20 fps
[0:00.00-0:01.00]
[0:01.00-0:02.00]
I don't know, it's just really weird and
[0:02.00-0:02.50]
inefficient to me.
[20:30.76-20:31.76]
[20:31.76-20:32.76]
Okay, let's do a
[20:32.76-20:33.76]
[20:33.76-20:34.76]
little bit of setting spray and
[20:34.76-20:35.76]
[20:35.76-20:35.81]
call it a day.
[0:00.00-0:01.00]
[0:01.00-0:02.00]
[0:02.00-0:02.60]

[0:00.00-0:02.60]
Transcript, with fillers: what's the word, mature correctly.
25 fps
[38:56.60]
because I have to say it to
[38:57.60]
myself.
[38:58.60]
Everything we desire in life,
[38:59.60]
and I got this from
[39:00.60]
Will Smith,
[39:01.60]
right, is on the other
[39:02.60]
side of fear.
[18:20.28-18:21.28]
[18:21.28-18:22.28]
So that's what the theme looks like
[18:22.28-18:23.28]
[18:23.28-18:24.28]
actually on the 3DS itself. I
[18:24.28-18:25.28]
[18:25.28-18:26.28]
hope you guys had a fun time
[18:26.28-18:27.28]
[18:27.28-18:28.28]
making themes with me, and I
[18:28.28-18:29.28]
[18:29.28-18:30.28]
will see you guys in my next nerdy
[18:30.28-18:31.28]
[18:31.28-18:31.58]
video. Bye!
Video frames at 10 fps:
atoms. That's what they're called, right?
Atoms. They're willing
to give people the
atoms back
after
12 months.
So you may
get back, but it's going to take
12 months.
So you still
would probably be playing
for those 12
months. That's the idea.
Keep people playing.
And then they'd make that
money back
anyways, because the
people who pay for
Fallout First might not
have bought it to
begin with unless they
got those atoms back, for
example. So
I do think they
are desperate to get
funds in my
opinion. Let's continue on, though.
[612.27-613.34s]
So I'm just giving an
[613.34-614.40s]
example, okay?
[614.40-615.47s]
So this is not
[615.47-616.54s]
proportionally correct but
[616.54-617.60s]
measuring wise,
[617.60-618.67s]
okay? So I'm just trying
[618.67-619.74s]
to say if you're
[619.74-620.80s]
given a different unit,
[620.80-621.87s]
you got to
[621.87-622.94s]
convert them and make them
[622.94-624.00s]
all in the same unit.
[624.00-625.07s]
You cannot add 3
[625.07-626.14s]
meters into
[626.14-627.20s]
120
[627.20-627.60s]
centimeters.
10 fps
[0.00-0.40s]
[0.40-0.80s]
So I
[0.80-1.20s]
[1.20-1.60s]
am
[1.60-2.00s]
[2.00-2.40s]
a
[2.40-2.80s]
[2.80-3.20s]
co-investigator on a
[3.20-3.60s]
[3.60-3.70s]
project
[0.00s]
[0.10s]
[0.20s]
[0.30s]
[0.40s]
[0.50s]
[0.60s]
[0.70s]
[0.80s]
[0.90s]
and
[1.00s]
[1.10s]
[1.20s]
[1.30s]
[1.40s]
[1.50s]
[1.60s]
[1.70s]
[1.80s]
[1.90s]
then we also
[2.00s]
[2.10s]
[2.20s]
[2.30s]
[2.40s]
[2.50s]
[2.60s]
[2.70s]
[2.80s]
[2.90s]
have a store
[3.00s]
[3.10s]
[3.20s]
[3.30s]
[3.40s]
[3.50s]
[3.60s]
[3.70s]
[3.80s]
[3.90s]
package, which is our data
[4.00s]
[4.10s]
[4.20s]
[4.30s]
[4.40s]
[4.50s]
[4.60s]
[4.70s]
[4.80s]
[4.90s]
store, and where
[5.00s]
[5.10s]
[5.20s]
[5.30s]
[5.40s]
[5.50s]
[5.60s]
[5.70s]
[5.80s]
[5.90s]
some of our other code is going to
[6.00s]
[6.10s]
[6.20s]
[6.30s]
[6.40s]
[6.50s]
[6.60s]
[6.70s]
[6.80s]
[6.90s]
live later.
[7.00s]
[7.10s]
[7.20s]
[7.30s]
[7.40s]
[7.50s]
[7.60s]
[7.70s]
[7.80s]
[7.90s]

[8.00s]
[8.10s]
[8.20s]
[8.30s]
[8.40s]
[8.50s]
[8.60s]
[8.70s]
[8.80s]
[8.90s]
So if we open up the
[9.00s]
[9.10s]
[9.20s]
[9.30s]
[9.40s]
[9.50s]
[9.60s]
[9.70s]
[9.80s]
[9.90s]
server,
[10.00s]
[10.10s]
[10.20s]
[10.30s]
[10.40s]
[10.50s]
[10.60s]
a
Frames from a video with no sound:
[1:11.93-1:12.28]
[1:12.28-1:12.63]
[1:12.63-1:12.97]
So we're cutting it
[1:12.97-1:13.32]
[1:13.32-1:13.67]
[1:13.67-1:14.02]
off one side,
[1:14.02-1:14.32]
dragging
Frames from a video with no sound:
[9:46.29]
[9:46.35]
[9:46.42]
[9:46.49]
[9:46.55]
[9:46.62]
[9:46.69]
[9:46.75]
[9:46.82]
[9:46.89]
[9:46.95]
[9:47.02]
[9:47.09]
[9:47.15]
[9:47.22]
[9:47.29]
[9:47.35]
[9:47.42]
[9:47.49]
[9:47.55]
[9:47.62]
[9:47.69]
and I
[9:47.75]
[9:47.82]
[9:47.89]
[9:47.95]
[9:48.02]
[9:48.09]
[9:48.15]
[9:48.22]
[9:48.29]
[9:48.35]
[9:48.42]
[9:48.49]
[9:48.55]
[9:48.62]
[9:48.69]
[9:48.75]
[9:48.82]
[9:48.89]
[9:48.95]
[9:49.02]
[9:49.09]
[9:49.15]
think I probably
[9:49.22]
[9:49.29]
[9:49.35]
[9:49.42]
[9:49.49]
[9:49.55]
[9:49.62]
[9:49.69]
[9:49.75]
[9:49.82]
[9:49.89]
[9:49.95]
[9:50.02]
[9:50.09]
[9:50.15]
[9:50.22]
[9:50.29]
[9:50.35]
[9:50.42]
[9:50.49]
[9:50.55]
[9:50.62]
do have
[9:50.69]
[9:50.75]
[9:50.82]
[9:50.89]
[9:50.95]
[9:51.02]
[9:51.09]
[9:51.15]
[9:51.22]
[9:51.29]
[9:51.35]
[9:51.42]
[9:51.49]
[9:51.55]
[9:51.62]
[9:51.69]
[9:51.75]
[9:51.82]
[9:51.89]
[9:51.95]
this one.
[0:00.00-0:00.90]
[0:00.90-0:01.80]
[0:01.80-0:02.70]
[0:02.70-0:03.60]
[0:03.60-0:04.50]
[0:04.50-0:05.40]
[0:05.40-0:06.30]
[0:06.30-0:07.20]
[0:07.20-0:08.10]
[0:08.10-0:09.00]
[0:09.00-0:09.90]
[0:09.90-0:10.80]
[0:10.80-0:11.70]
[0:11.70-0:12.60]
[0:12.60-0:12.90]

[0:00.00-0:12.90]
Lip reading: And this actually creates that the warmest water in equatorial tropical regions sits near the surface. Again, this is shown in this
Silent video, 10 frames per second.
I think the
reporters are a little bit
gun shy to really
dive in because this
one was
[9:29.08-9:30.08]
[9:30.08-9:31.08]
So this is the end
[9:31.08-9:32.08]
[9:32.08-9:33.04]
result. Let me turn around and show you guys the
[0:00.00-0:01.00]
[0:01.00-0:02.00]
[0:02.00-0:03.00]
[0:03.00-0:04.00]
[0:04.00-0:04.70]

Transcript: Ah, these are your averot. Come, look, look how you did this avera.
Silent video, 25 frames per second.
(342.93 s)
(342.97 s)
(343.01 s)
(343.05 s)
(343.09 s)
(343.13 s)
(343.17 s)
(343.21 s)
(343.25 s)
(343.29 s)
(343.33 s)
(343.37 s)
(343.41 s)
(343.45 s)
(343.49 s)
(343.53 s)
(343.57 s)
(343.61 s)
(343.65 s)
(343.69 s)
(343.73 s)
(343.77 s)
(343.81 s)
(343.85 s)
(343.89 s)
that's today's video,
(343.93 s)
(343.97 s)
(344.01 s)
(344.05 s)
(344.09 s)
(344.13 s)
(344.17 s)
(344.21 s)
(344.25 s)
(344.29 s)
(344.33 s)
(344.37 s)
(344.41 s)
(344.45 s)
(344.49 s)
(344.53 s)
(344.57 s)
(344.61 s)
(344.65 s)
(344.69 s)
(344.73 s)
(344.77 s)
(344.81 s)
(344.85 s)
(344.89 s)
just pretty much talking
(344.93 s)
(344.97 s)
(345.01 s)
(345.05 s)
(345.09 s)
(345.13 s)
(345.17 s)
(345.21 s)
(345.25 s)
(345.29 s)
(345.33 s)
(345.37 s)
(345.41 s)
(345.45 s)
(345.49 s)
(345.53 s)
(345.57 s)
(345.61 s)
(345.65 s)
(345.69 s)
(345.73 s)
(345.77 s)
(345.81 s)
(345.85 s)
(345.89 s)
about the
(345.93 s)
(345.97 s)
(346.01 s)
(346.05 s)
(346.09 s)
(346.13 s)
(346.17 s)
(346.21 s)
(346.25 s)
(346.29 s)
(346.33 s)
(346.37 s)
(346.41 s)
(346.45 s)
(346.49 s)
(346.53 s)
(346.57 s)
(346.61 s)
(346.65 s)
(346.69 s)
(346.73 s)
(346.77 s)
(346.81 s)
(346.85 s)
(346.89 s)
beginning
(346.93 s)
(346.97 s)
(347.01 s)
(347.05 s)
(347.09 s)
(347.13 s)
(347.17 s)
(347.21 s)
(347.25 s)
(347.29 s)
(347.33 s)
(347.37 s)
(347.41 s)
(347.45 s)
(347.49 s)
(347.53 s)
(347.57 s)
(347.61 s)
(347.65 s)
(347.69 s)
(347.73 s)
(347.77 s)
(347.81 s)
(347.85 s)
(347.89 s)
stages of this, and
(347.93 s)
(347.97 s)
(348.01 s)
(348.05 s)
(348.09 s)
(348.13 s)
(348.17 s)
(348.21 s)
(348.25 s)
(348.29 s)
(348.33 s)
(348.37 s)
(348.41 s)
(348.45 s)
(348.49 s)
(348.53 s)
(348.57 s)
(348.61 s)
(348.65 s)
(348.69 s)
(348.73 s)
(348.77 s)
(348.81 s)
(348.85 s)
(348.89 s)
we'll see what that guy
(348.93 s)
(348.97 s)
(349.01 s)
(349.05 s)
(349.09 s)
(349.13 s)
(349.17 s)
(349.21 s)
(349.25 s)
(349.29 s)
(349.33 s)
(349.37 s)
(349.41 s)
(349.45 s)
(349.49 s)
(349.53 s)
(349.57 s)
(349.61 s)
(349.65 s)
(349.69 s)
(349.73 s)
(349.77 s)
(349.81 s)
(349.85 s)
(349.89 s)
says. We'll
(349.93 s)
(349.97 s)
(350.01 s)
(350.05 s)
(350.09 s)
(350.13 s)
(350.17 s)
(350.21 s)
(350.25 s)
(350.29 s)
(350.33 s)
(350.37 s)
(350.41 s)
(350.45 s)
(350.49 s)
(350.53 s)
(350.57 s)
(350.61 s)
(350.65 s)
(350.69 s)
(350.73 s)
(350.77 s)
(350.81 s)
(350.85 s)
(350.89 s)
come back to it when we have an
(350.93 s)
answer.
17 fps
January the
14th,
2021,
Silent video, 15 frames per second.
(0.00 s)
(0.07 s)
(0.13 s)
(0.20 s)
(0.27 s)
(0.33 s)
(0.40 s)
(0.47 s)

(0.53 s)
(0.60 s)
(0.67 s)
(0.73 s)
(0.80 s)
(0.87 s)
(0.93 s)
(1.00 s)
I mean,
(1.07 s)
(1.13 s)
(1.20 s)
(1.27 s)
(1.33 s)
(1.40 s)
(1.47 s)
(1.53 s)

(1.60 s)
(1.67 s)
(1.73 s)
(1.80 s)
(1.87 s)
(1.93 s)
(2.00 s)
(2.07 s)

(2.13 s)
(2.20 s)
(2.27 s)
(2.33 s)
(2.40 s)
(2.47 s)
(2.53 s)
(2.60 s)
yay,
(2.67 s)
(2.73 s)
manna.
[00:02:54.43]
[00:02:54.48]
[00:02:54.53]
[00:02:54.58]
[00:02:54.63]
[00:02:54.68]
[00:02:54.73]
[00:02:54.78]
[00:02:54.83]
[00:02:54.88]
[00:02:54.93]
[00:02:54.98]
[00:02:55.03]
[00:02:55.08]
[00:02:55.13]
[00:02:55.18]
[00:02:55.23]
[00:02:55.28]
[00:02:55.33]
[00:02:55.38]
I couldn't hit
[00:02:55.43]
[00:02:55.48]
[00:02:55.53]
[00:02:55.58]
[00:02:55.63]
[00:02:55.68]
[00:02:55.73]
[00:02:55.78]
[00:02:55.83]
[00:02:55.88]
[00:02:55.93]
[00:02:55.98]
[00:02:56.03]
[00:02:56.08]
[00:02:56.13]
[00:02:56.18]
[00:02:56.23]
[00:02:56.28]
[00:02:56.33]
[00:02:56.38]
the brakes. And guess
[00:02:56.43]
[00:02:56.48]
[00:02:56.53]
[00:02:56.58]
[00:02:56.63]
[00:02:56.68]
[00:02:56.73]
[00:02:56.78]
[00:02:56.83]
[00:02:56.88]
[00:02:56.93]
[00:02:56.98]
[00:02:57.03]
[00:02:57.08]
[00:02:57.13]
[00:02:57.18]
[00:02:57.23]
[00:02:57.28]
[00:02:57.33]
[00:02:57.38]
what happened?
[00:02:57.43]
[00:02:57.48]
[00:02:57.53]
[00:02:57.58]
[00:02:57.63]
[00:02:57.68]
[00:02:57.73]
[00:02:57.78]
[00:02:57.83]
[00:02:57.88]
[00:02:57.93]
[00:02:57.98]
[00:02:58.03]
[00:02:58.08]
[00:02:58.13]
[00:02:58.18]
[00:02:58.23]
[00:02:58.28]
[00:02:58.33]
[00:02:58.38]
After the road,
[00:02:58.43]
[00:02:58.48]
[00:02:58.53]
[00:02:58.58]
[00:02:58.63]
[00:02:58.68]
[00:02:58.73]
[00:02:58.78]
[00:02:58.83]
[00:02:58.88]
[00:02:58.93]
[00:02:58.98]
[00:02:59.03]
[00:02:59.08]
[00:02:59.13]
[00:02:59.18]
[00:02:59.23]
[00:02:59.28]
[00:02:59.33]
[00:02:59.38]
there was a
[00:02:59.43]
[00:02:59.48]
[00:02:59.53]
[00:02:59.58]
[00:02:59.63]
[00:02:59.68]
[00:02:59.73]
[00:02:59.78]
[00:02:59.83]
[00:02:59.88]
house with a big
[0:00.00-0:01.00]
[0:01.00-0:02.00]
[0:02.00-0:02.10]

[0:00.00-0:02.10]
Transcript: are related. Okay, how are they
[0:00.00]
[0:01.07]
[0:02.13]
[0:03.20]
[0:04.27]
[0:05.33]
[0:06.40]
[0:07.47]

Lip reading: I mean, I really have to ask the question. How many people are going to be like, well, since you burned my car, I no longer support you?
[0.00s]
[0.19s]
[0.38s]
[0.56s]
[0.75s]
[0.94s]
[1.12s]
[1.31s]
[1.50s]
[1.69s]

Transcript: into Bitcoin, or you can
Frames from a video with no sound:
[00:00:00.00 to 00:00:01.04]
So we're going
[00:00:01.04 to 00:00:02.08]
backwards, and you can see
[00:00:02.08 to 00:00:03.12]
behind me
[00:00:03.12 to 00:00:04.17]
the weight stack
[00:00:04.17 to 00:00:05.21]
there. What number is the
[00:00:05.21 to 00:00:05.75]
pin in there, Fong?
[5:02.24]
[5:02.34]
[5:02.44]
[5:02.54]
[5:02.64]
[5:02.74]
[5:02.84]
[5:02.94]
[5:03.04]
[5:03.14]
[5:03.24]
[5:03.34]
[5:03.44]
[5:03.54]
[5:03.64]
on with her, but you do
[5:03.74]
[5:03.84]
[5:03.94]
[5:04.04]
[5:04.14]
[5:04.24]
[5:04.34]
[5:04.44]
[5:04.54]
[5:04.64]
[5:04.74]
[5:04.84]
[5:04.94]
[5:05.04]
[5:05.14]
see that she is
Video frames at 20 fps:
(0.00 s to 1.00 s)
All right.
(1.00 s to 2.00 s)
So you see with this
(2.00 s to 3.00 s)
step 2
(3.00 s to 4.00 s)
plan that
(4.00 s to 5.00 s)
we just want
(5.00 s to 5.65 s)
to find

------------------------

If a line in the entries above contains the word "Transcript", count it, and give only the final number.

## Solved problem
4